Friday, August 11, 2006

Let Allah Decide II

Someone had let me down today. My whole plan for today was disrupted. There is nothing left within myself to be perceived at this moment. Everything seems disappointing. I have never thought to receive such news. It’s like having my wish undone. It’s like seeing my white hope fly away. Unutterably hurt..

I admit wholeheartedly, he was the guy I’ve always wanted to be with, if I must say that. I told some of my friends about him. I even told mum and anid about him, feeling very proud to stand him out because he really is a great guy. But being me, I’ve always kept that to myself. Until I have to let everything go, I’ve never felt regretful whatsoever even though I had to accept the bitter part of the truth. I don’t mind because my 2-semester stint here in college was one of the most memorable moments I’ve ever had. Of course I felt frustrated like hell but knowing that this place was once a witness to such an unforgettable friendship, I’d feel more than glad to see things go on their own pace and speak with their own words. He has taught me so much about life and I got nothing else to be thankful for but him.

Although it took me quite a while to stabilize myself and get settled in after everything was over, I still kept on praying for his success. Because for some reasons, it was my own wish to see him being a person he wanted to be one day. My hope was to see him at least for the last time when he retrieves his results next Thursday with the most delightful face ever and knowing that he finally got his dream fulfilled would be more than enough than what I hoped for him and myself. And I somehow believe that he actually deserved more than what he had.

But after today, I’m not sure anymore if I can keep on hoping to see my wish be materialized. I’m not sure anymore if I can be one of the happiest persons in the next few days. I’m not sure anymore if I can see his happy face again. And I’m just afraid to confront the reality and I myself can’t still believe the news I heard on the grapevine.
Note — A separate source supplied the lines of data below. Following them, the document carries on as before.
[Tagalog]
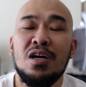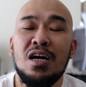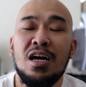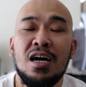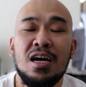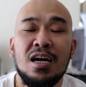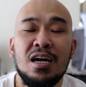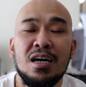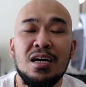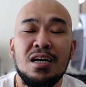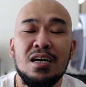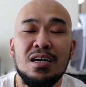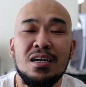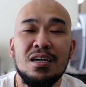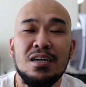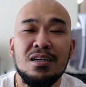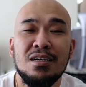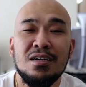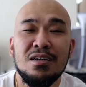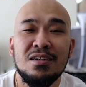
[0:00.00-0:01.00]
ang
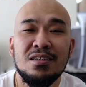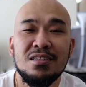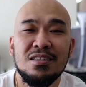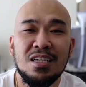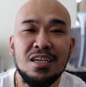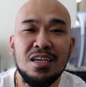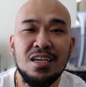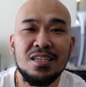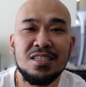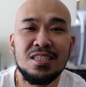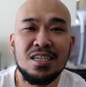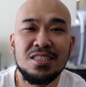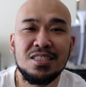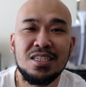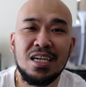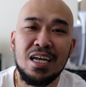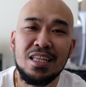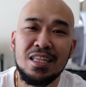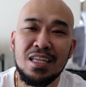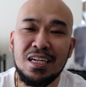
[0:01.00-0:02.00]
nag-iisang
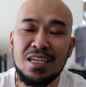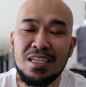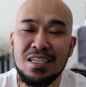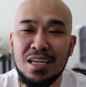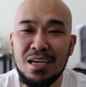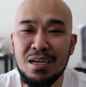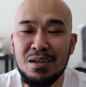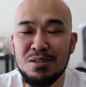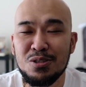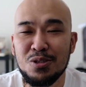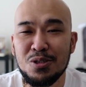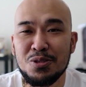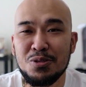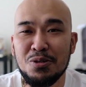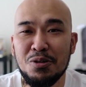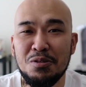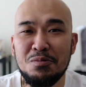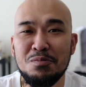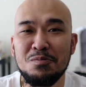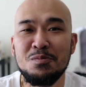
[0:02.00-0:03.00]
channel na
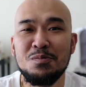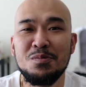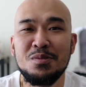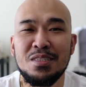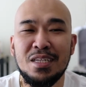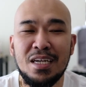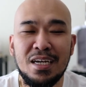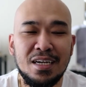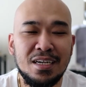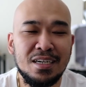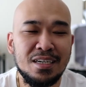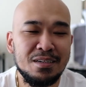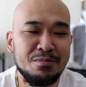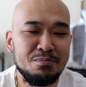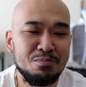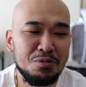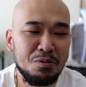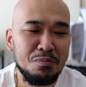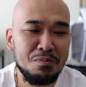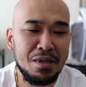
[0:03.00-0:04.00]
so-solve
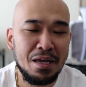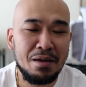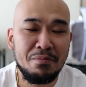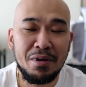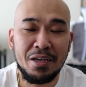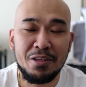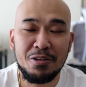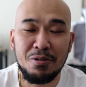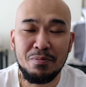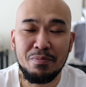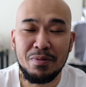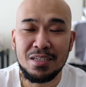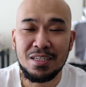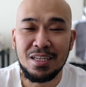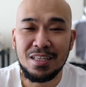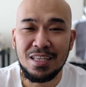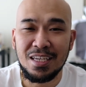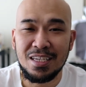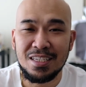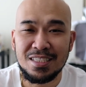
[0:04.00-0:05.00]
ng problema nyo
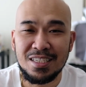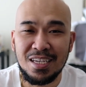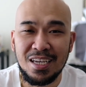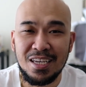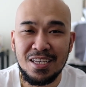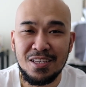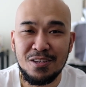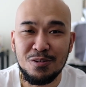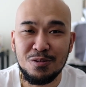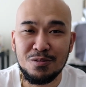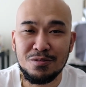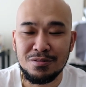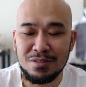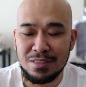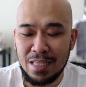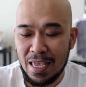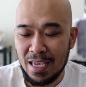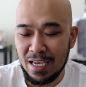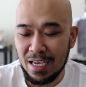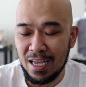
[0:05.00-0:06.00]
pagdating sa inyong
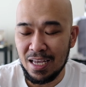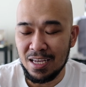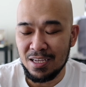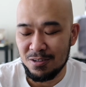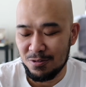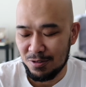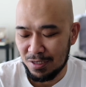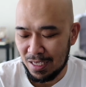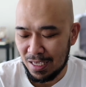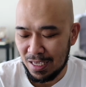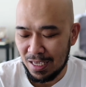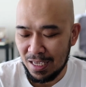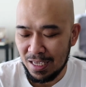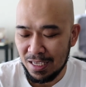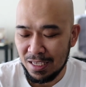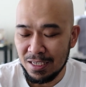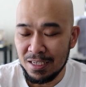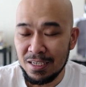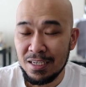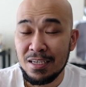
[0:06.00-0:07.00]
tenga. Okay?
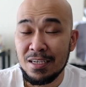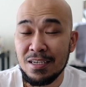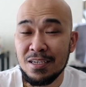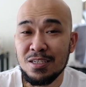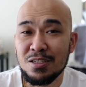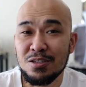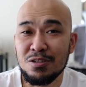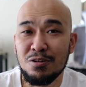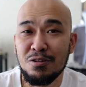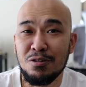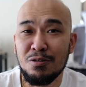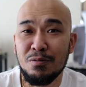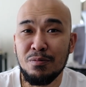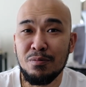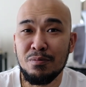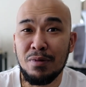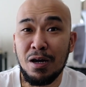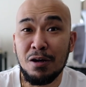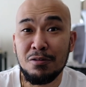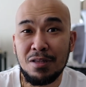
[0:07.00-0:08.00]
So,
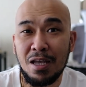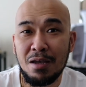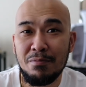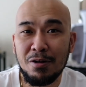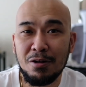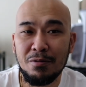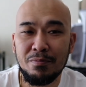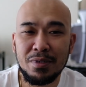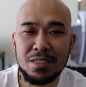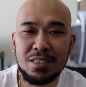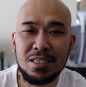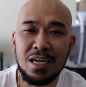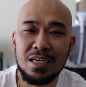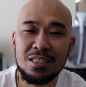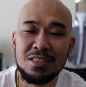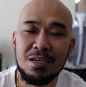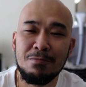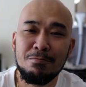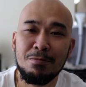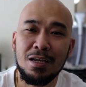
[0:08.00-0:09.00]
bago tayo mag-umpisa,
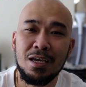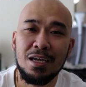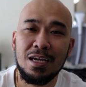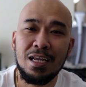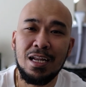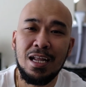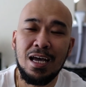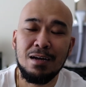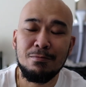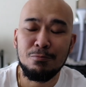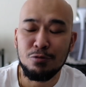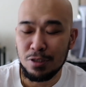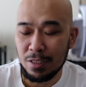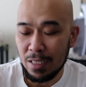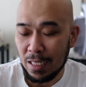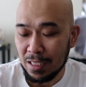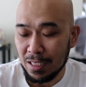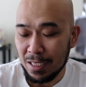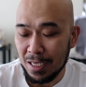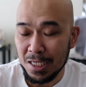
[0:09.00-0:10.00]
syempre, kailangan muna
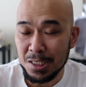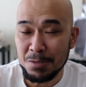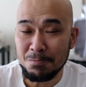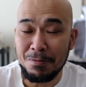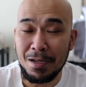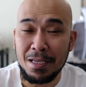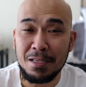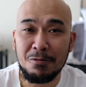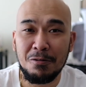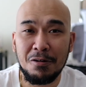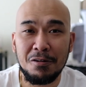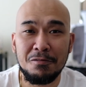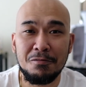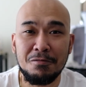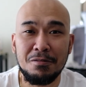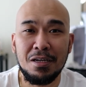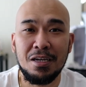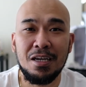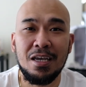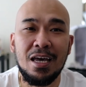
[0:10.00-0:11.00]
natin explain ko
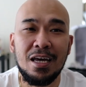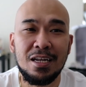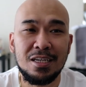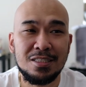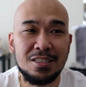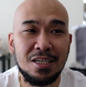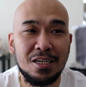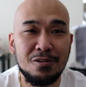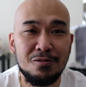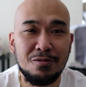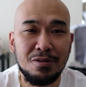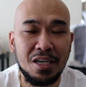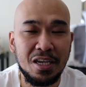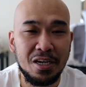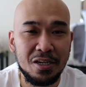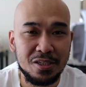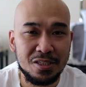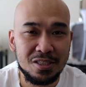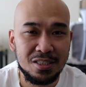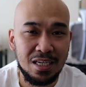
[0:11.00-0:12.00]
anong nangyayari sa inyong
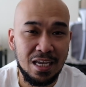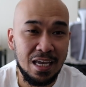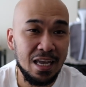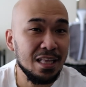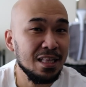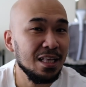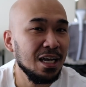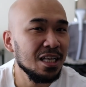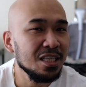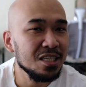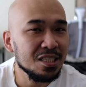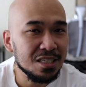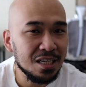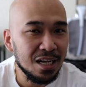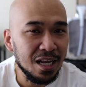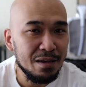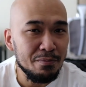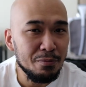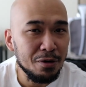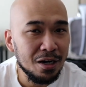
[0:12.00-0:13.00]
ears and a
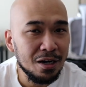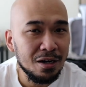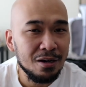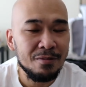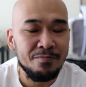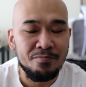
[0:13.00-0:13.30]
disclaimer.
The Diam0nd House conducted today’s assembly. So, while I was busying myself just now, somebody came over me and said, “Dina, dia tak dapat fly..”. I was like… “WHAT?!”. “Tak sure whether he didn’t pass the petr0nas requirement or ape but that is what I heard..”. I was like……… “NOOO! God, please tell me this is not true..!”. I felt like crying at that spot. Everything was like sooo murky and unbelievable. I don’t know…

I asked a few of my friends and they told me the same thing. I wanted to ask him myself but I don’t know how. Well, ade la email and boleh je nak tanye die but I don’t know. I feel not to.. I don't have the guts. Maybe in a way because I don’t want to get involved in the thing anymore or maybe because I am still coping up with the uncertainties. Ntahlaa…

But what made me proud of him was what he said to sh@k about his results. “Results aku tak ok sangat tapi alhamdulillah laa..”. I was like, “How come he can still say alhamdulillah when he knew he cannot fly?”. Yea I know, I’m such an ungrateful person. But saying something that you have never wished for really shows the bravery and I’m touched and proud of him, really. For now, I just hope everything was not true… Allah knows what is best for him.